DATA EXTRACT below:
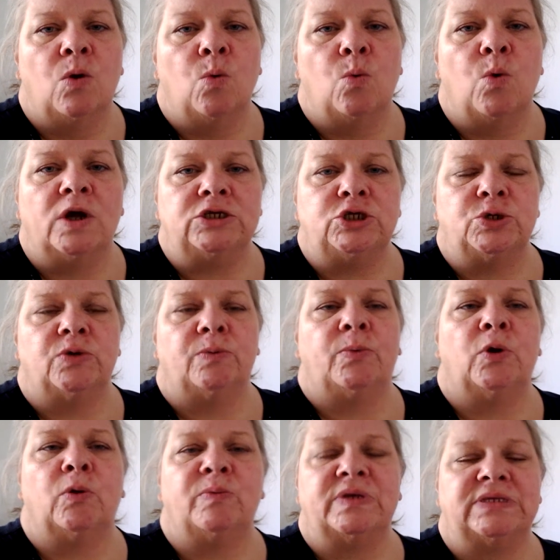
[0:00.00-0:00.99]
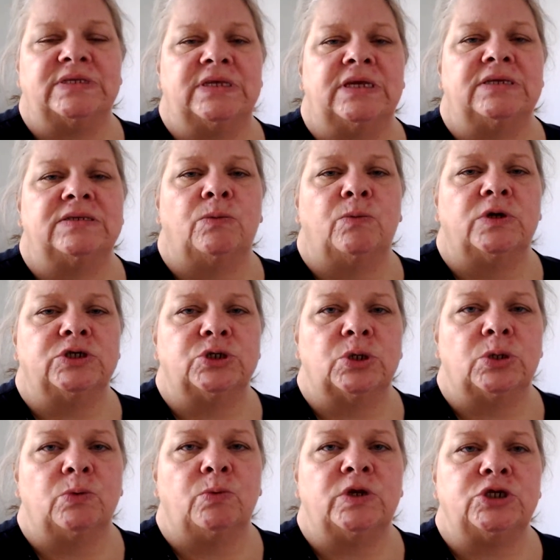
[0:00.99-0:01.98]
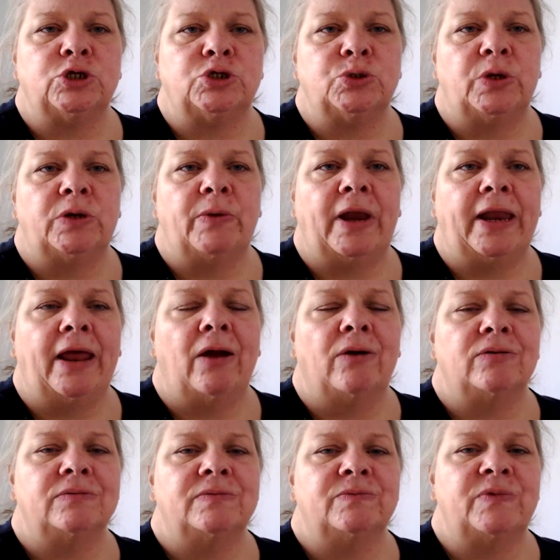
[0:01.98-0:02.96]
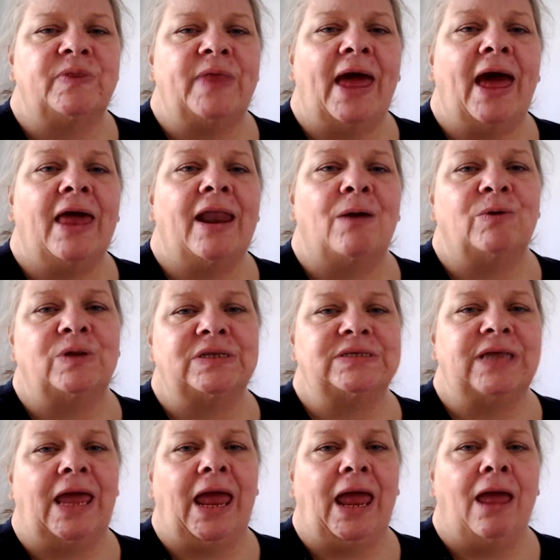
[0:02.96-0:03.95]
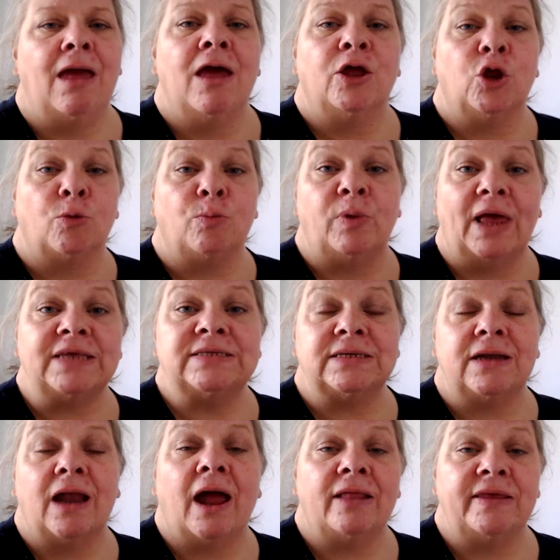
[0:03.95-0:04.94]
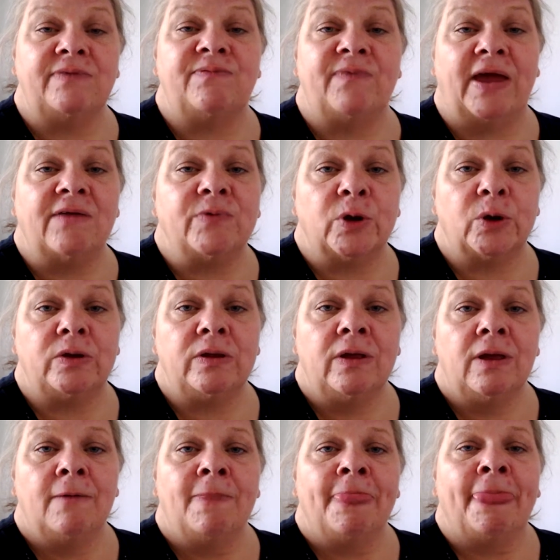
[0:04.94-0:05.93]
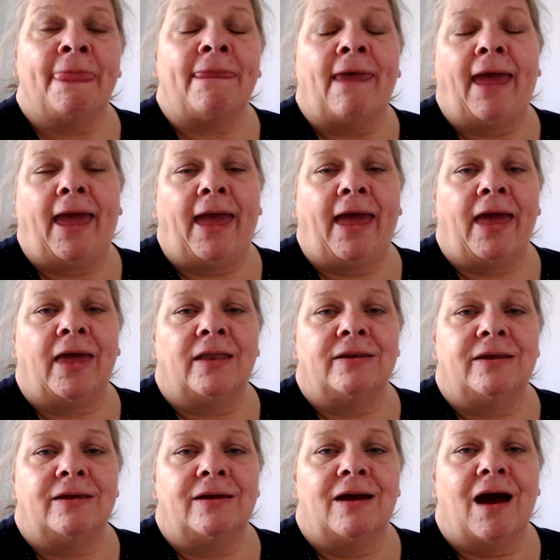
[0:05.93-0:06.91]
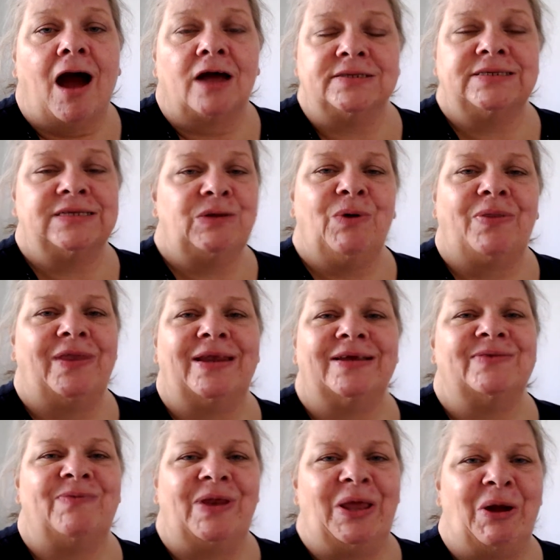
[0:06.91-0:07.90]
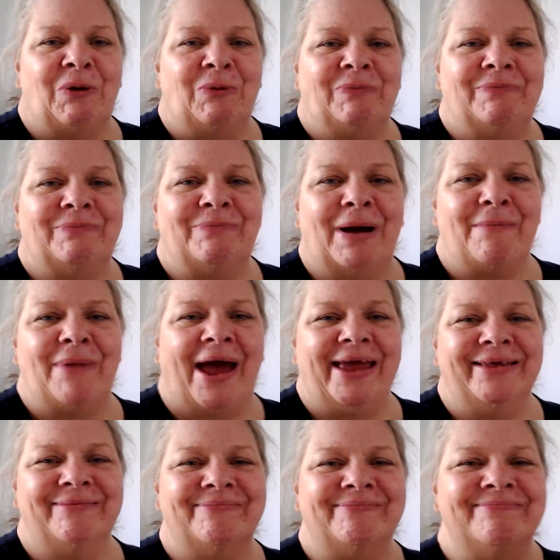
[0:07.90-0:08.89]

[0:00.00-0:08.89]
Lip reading: what your purpose is and what you're doing right now. With that, I want to say you're blessed and highly favored, and I'll see you on the next video. Bye-bye.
End of DATA EXTRACT.
- [BRIEF] All lines from the one holding "[0:04.94-0:05.93]" through the last line of the entries, and nothing else, are to be output exactly; leave out the pictures.

- [RESPONSE AREA]
[0:04.94-0:05.93]
[0:05.93-0:06.91]
[0:06.91-0:07.90]
[0:07.90-0:08.89]

[0:00.00-0:08.89]
Lip reading: what your purpose is and what you're doing right now. With that, I want to say you're blessed and highly favored, and I'll see you on the next video. Bye-bye.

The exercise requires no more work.